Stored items
+-------+

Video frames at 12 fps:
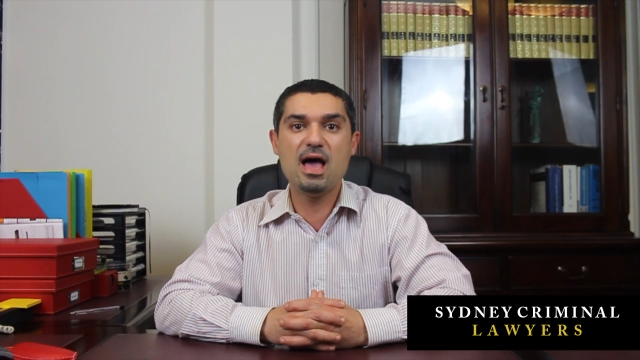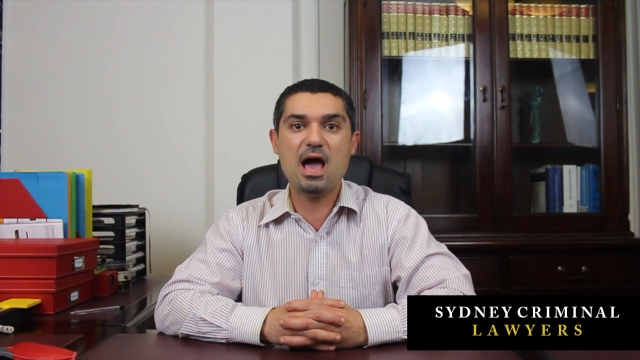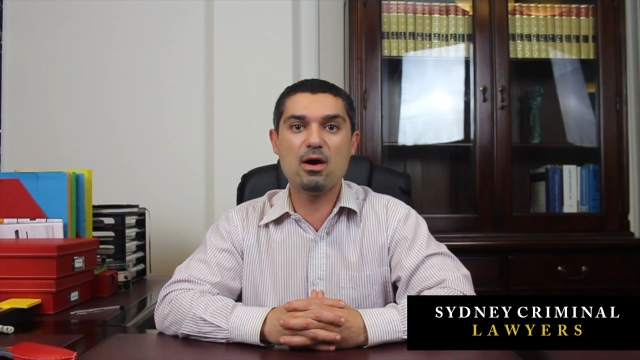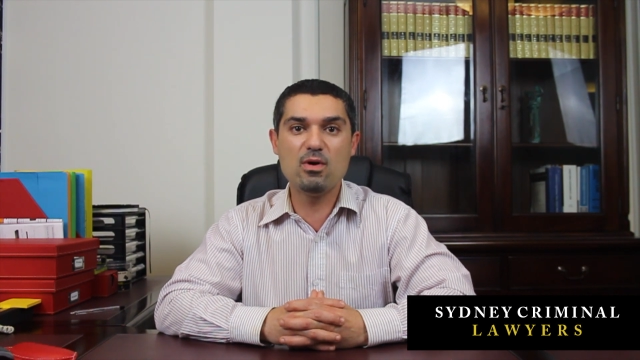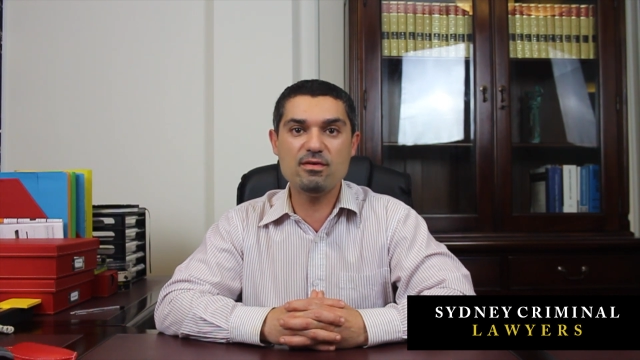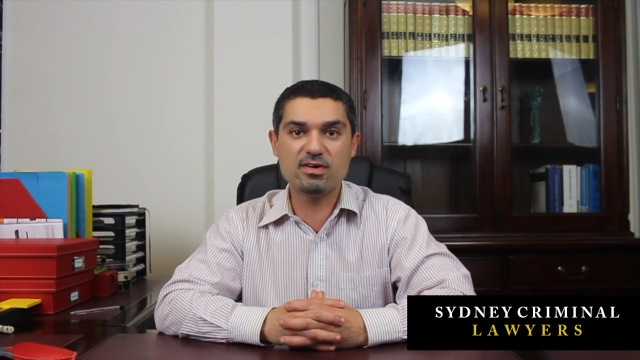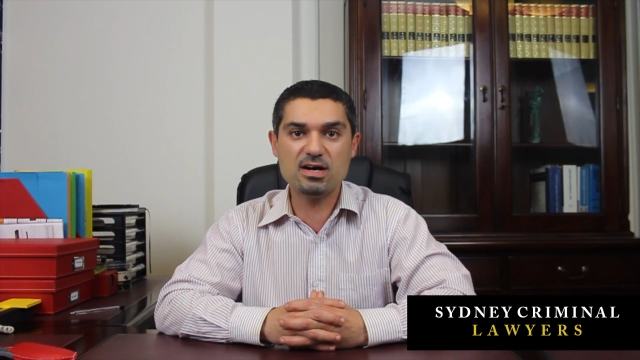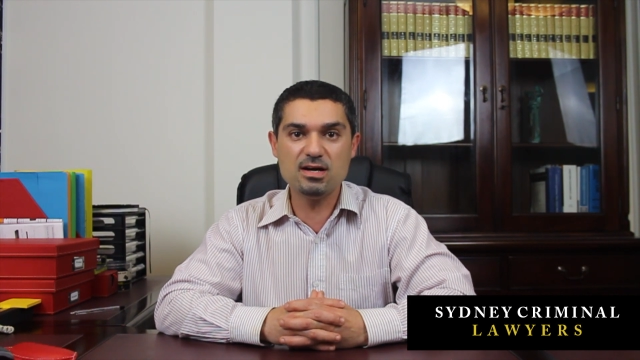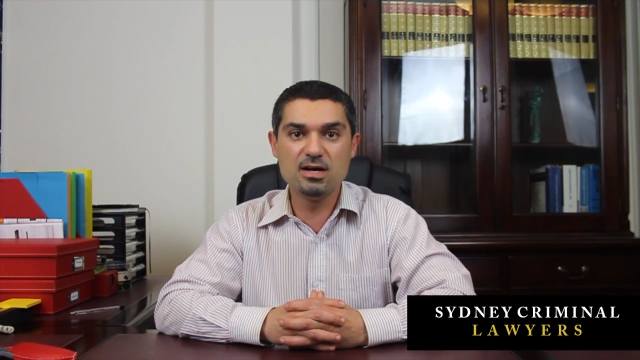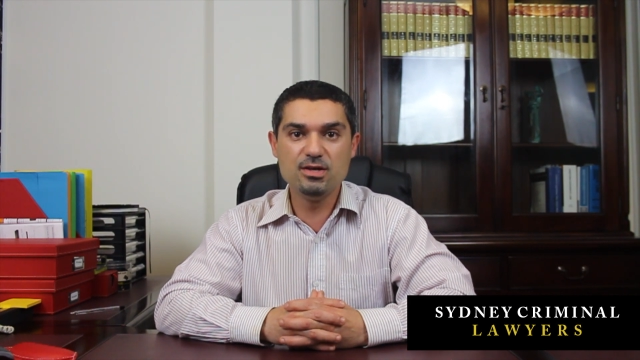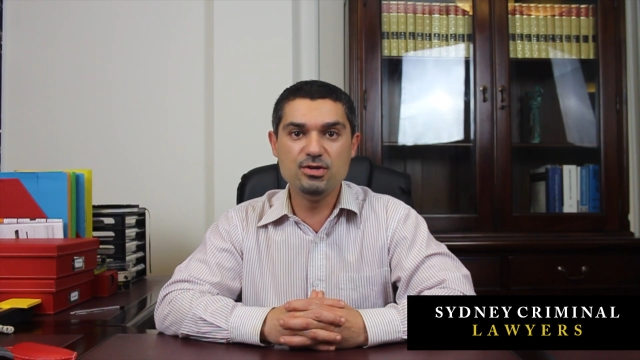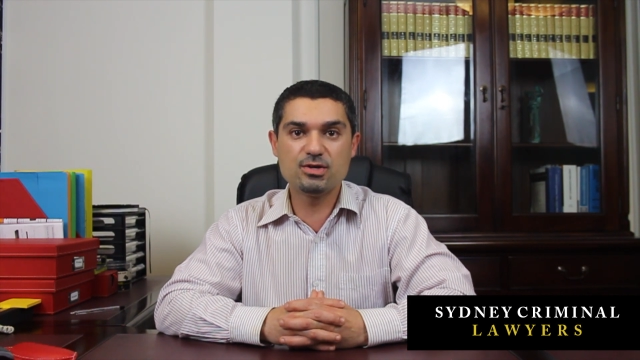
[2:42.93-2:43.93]

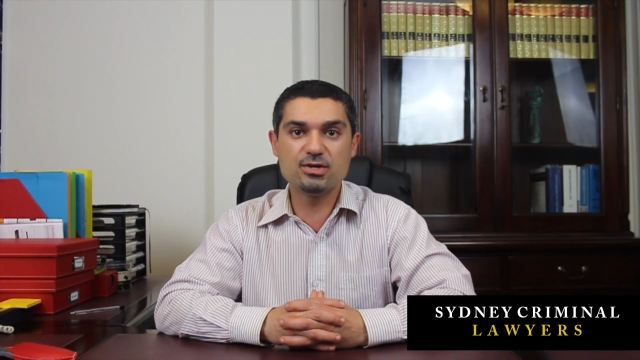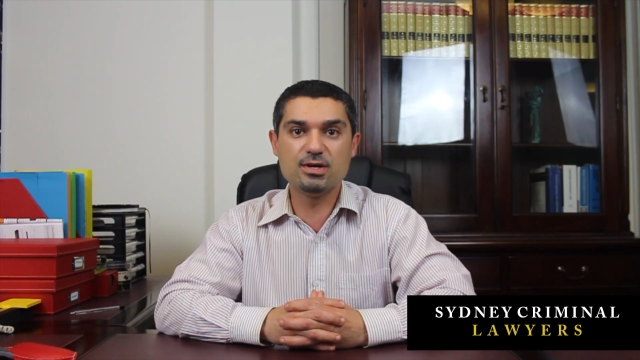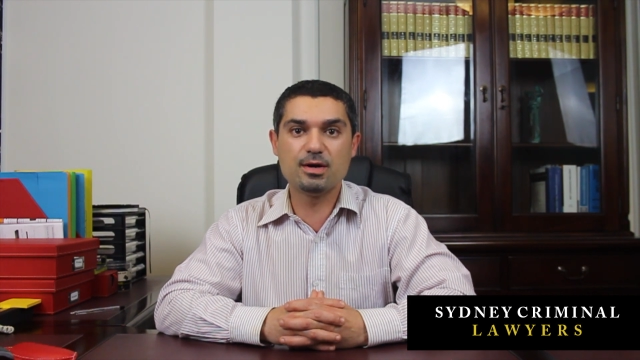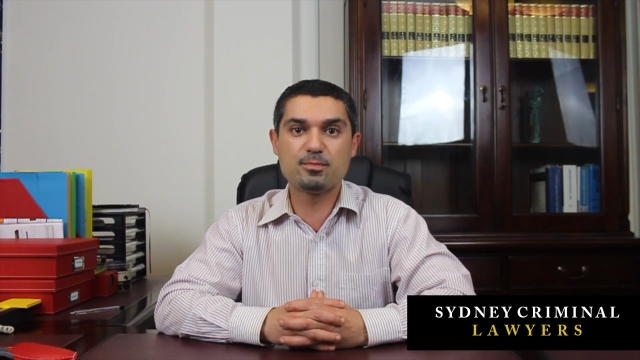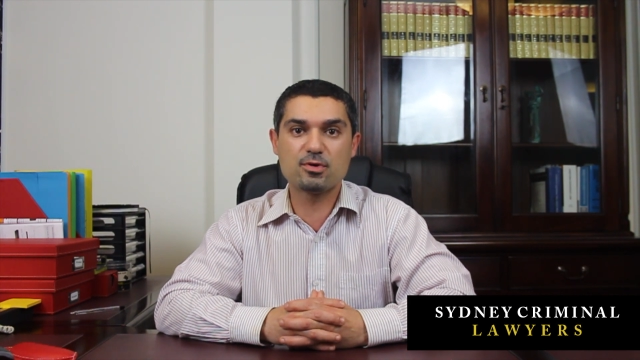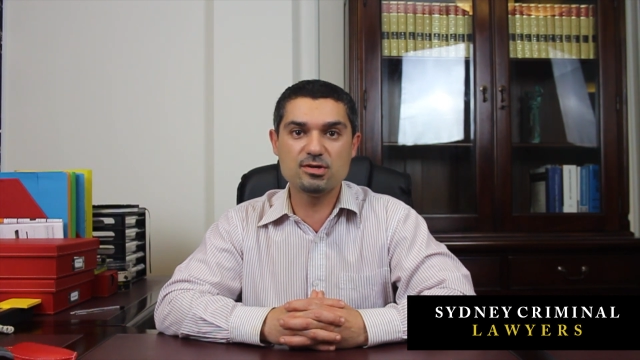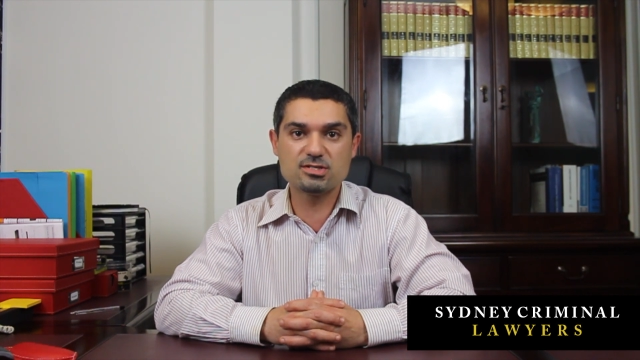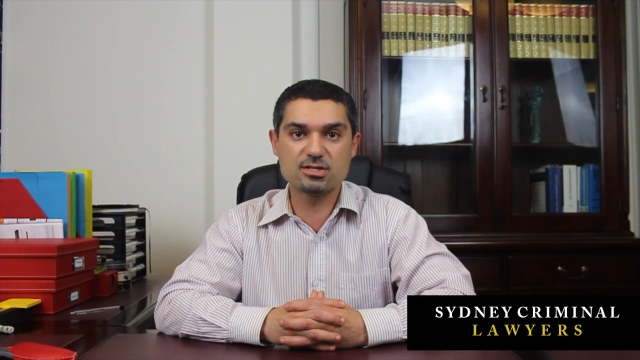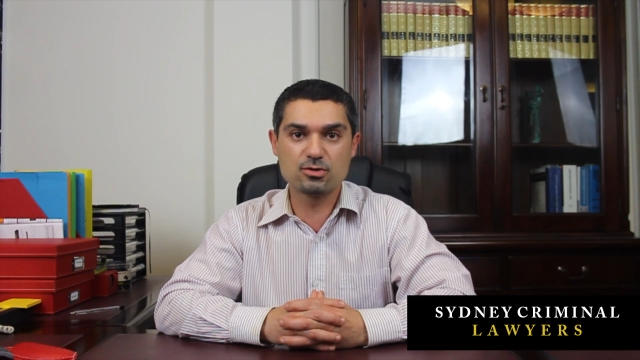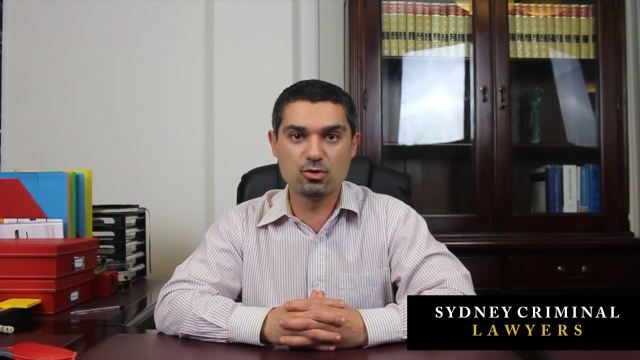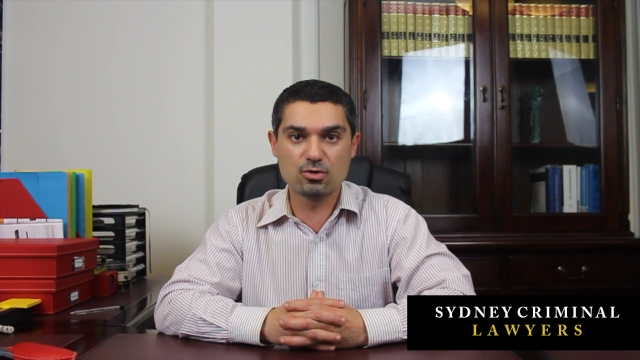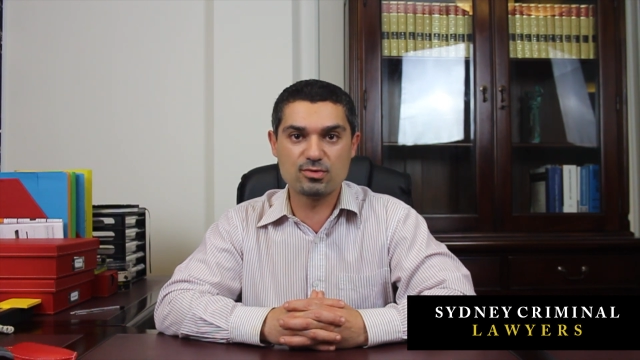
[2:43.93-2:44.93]
However, you can approach
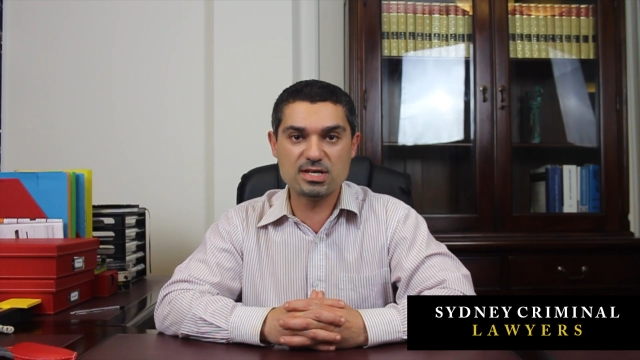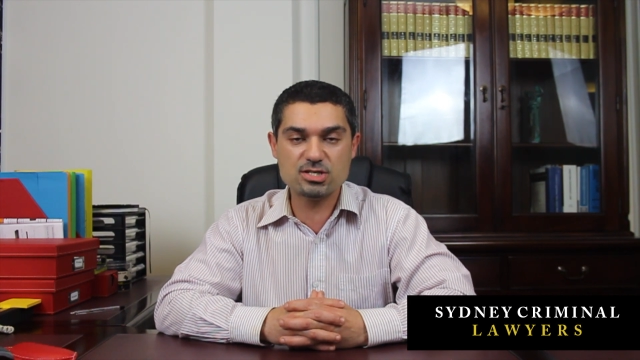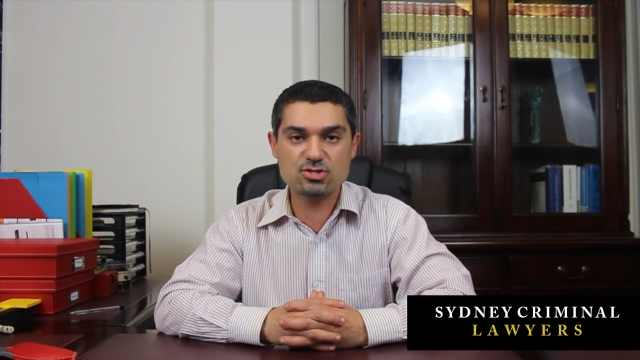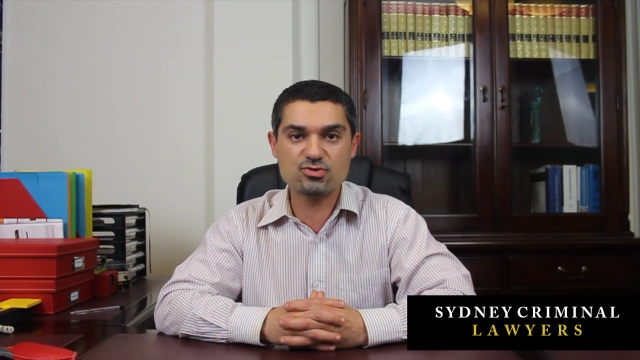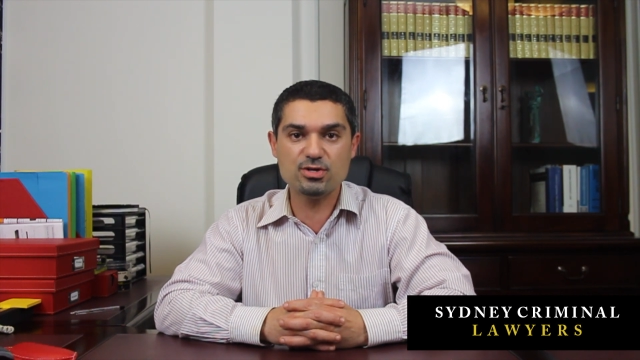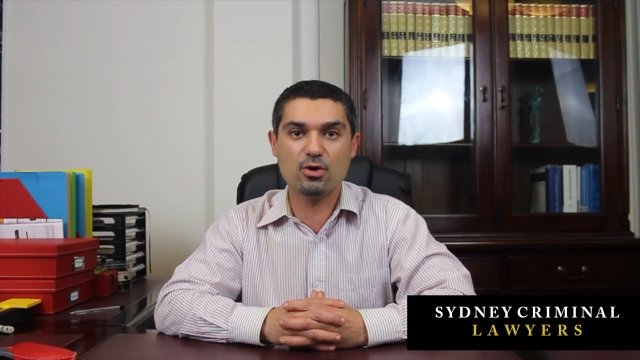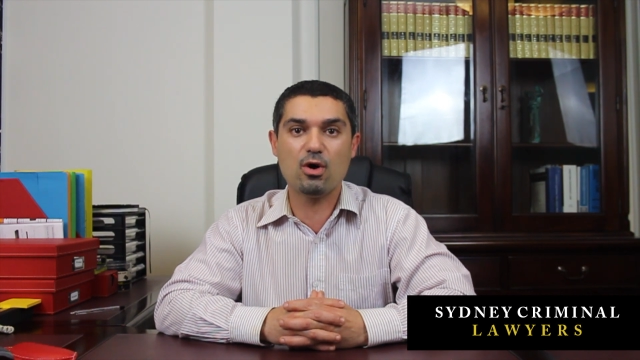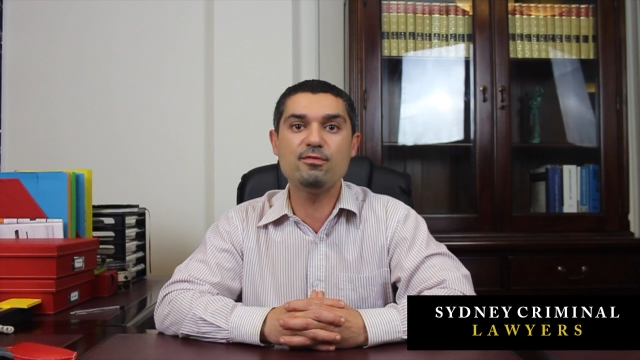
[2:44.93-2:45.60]
the court registry or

+-------+

Exact output of each line above is wanted, without the pictures.

Video frames at 12 fps:
[2:42.93-2:43.93]

[2:43.93-2:44.93]
However, you can approach
[2:44.93-2:45.60]
the court registry or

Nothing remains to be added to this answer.